For the trial, stem cells will be taken from patients' bone marrow and then injected into their blood, Pallab Ghosh reported for BBC News Health ("Doctors begin major stem cell trial for MS patients"). Promising earlier studies have used these stem cells to "retrain" the patient's immune system not to attack the myelin sheath.
Multiple sclerosis is more common in areas farther from the equator, such as the UK and the northern United States, as this fascinating geographic map of cases illustrates. The incidence of MS appears to be increasing, particularly among women, with some blaming the Western diet and vitamin D deficiency.
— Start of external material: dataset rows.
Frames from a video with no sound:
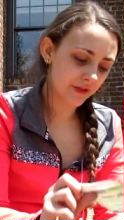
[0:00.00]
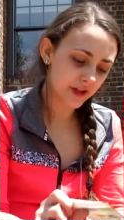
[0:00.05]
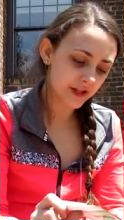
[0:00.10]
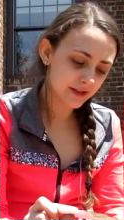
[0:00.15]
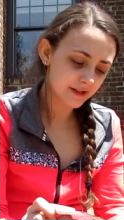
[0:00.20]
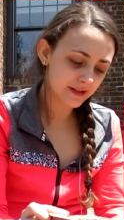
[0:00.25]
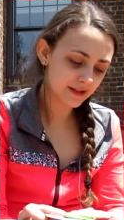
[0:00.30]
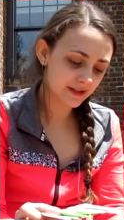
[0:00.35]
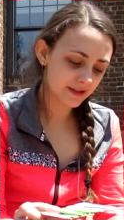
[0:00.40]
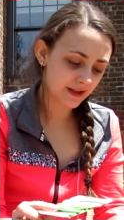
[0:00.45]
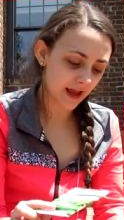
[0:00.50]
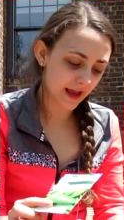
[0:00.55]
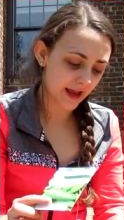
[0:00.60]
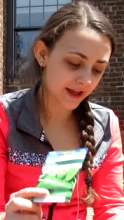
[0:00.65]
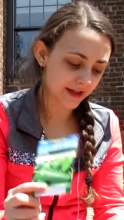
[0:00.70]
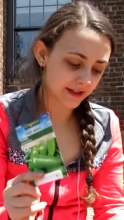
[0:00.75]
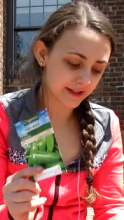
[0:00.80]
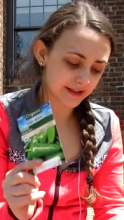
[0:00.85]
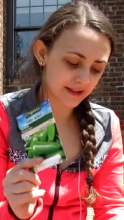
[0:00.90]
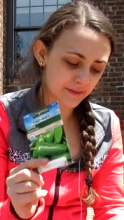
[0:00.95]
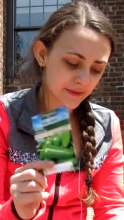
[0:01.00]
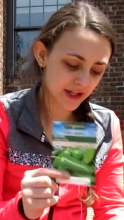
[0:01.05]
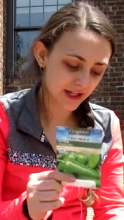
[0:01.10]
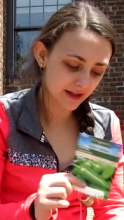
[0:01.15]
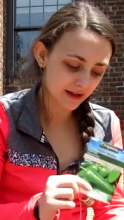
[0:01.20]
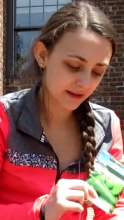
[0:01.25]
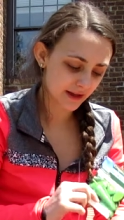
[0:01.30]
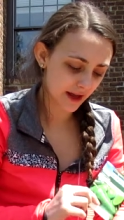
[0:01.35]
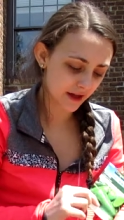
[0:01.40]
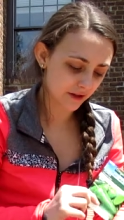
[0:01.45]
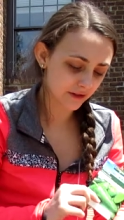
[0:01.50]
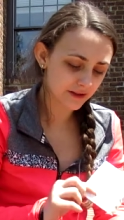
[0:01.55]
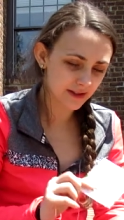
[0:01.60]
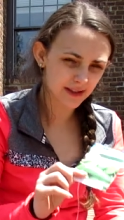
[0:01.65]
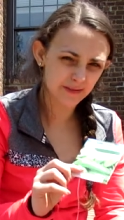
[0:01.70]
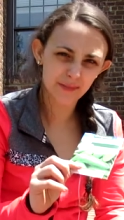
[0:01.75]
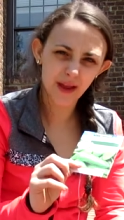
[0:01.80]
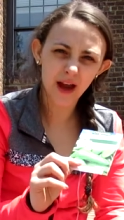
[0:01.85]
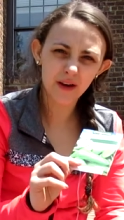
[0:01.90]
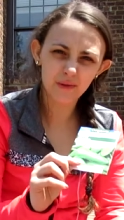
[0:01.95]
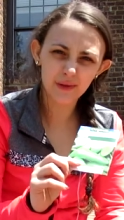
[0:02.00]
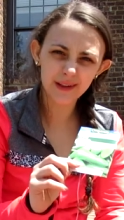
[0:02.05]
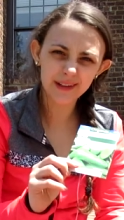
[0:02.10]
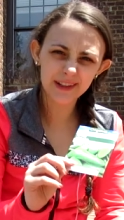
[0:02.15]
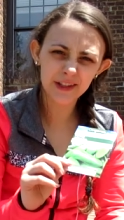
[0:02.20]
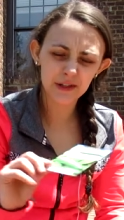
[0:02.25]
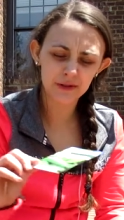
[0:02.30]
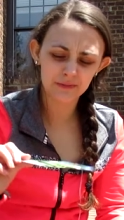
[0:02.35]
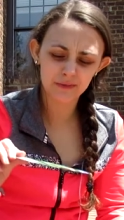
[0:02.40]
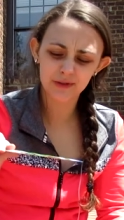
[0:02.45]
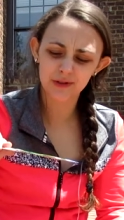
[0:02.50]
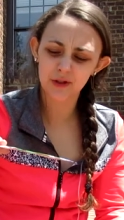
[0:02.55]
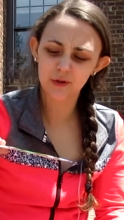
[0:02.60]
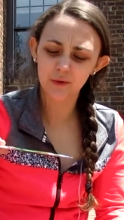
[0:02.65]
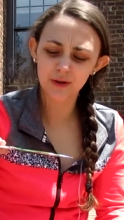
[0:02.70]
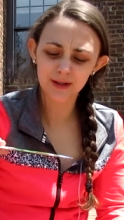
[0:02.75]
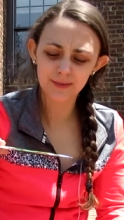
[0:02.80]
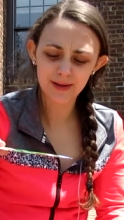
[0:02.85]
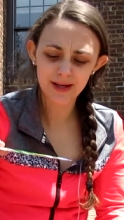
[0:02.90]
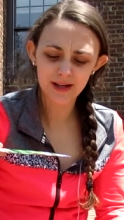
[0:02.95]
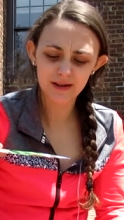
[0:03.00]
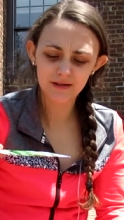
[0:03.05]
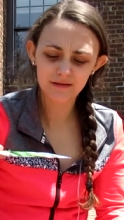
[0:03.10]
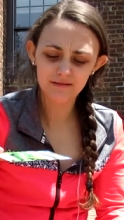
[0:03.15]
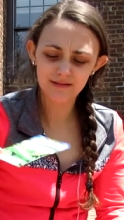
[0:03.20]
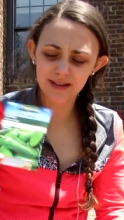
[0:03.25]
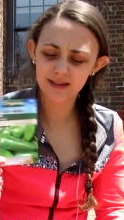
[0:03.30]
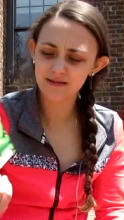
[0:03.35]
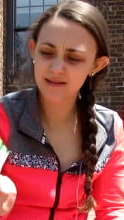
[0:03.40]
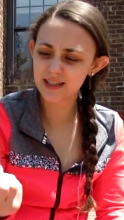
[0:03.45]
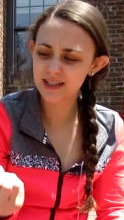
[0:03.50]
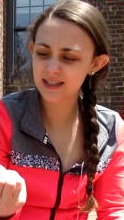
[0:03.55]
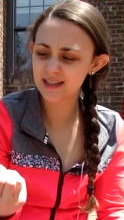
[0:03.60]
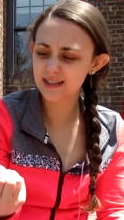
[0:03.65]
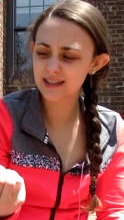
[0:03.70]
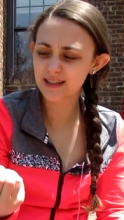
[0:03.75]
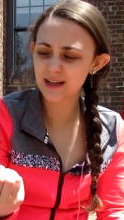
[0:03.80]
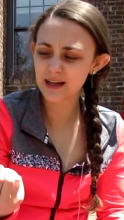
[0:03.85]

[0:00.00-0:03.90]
This and something else I'm not really sure about doing.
Ghosh points out that this trial also aims to address the problem of medical tourism among MS patients, who sometimes seek expensive and unproven stem cell treatments outside the UK. The trial will provide scientific evidence of the efficacy of stem cell treatment.
The phase II trial begins at the end of the year, investigating whether stem cell treatment is effective in human subjects and what side effects it might cause. The trial includes 150 patients and is predicted to take five years, with a possible phase III trial (comparing stem cell treatment to standard MS treatments) to follow before any new treatment can be brought to market.